Hope

Easter is here and so many memories flood back to me of events from the many years.  From my own youth to the many years with Brittany, who was afraid of the Easter bunny but loved her Easter baskets and getting all dressed up for church. She was also afraid of clowns and I never really knew why. I have so many great memories of Brittany and I’m grateful beyond measure for that. But it is her death that leads to me write today and why Easter has so much more meaning to me than it might to others.

With Jesus’ death and resurrection, I have hope that I will be reunited with Brittany again. That hope my friends kept me alive for the weeks and months after Brittany’s death. It meant that death is not the end but rather the beginning of our new body with no more pain or anguish. No more sickness. That brought me so much comfort especially in those early days and months after her death. And even still today.

One spring a year or two after her passing, I attended a Good Friday service in my hometown where we got to visit re-enactments of the events that led to Jesus’ death. It was profoundly impactful to me because I felt the loss as my loss was still fresh in my soul. The last room before the foot washing was the cross lain across a stage and as I approached the cross, it was as the air left my lungs and I couldn’t catch a breath. I dropped to my knees changed by this depiction of Jesus’ death. As I attended that Easter service that Sunday after Good Friday, spent from experiencing that re-enactment and the message of Jesus’ resurrection filled me with such hope that I walked out a changed person. I’ll never forget that.

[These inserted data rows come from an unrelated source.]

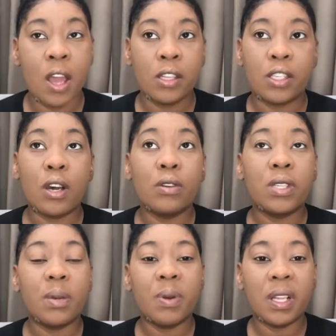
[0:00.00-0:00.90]
So,
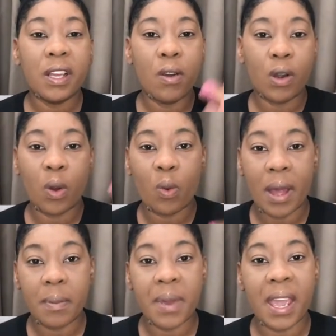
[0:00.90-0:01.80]
typically on a
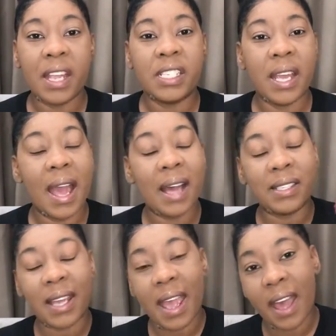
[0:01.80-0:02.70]
web page, it
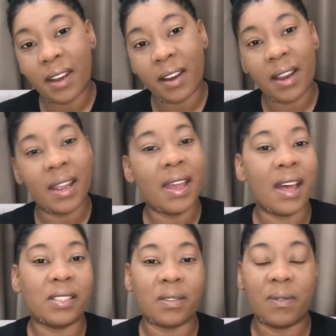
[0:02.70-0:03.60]
has a header, it
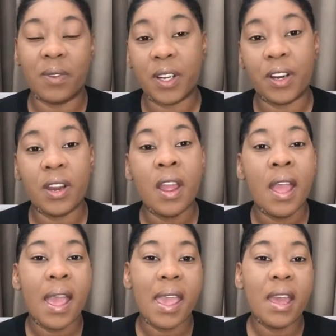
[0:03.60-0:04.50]
has a footer,
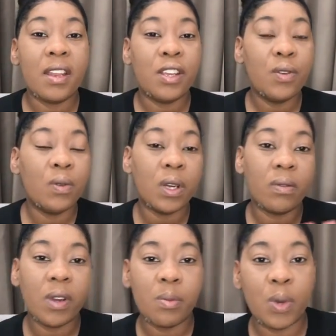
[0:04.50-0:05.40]
and you want to
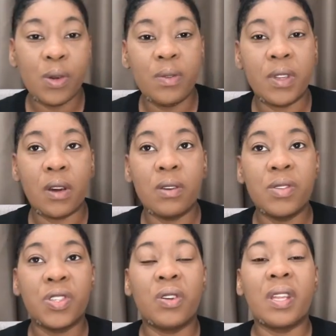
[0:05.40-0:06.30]
remove
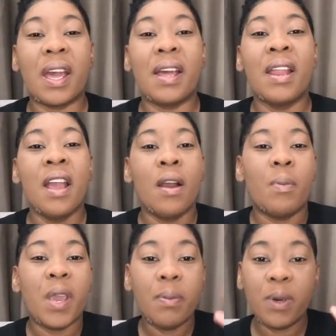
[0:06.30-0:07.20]
those so that
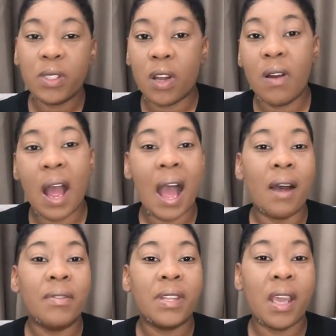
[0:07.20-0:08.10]
people don't
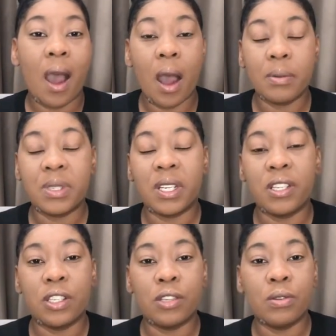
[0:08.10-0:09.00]
have the option
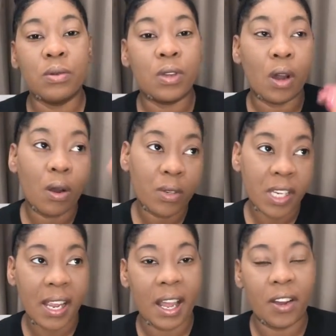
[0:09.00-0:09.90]
to go
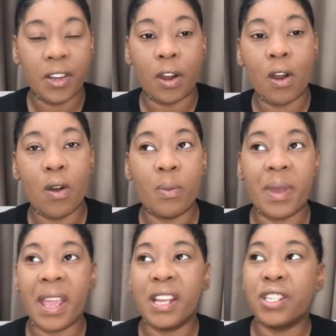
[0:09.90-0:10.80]
check out your
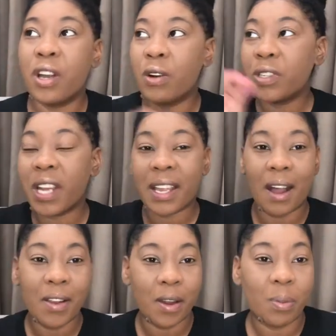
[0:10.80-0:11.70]
homepage, go check
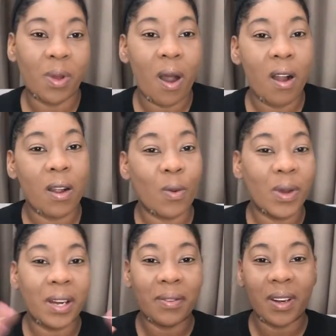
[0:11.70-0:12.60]
out your blog or
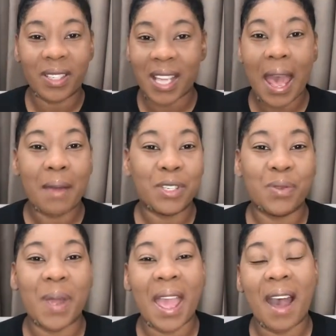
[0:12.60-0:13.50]
whatever tabs you
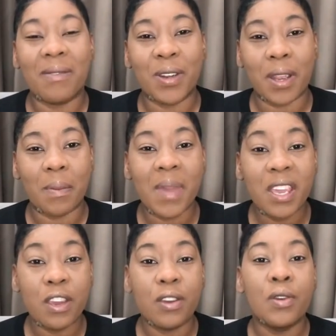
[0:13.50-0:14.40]
may have on your
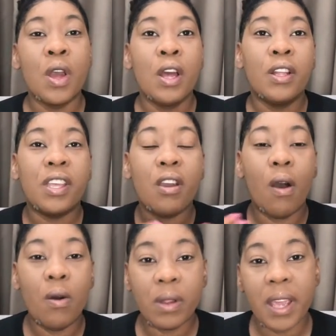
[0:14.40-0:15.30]
menu. The
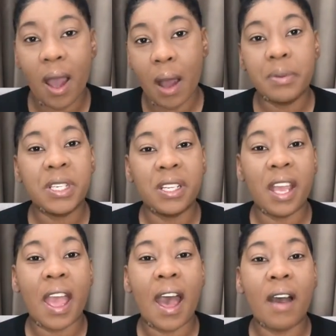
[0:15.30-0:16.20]
only option
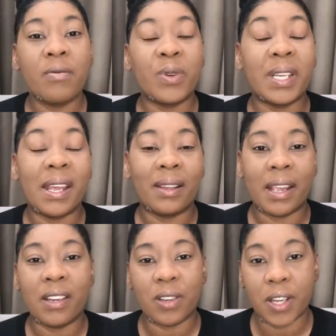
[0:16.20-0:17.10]
they have when they
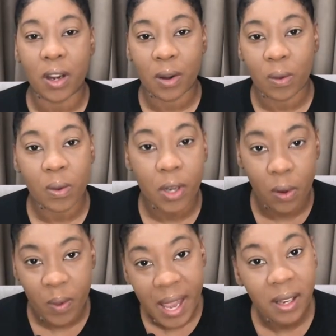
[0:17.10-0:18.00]
land on your your
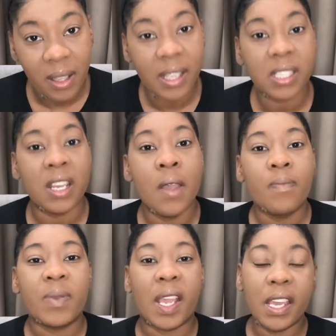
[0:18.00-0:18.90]
wait list
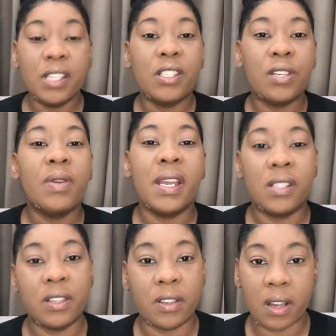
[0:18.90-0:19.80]
is to
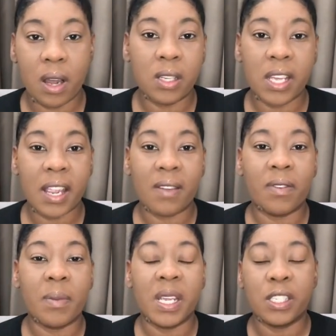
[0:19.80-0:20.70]
enter their contact
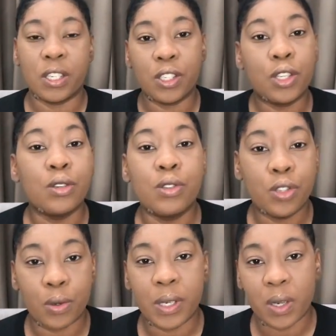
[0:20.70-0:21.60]
information to
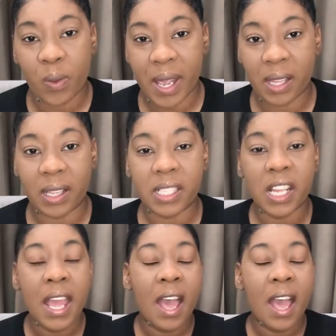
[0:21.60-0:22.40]
join the waitlist.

While a nurse in a Labor & Delivery unit one Easter Sunday, I had the privilege of caring for a patient that I had been “primary” for, meaning she was my patient for her entire admission when I was scheduled to work. We got to know each other so well over the weeks while she was admitted. That Easter Sunday, she went into labor and delivered her premature son who passed within a few hours. I have never forgotten her or that day on Easter. We sat and talked a lot during the day as she was my only patient. We talked about how we felt God had brought us together for a reason, neither of us knew until later that day why and to this day we remain friends. I still have the letter she wrote to me afterwards. I’ll treasure it for the rest of my life.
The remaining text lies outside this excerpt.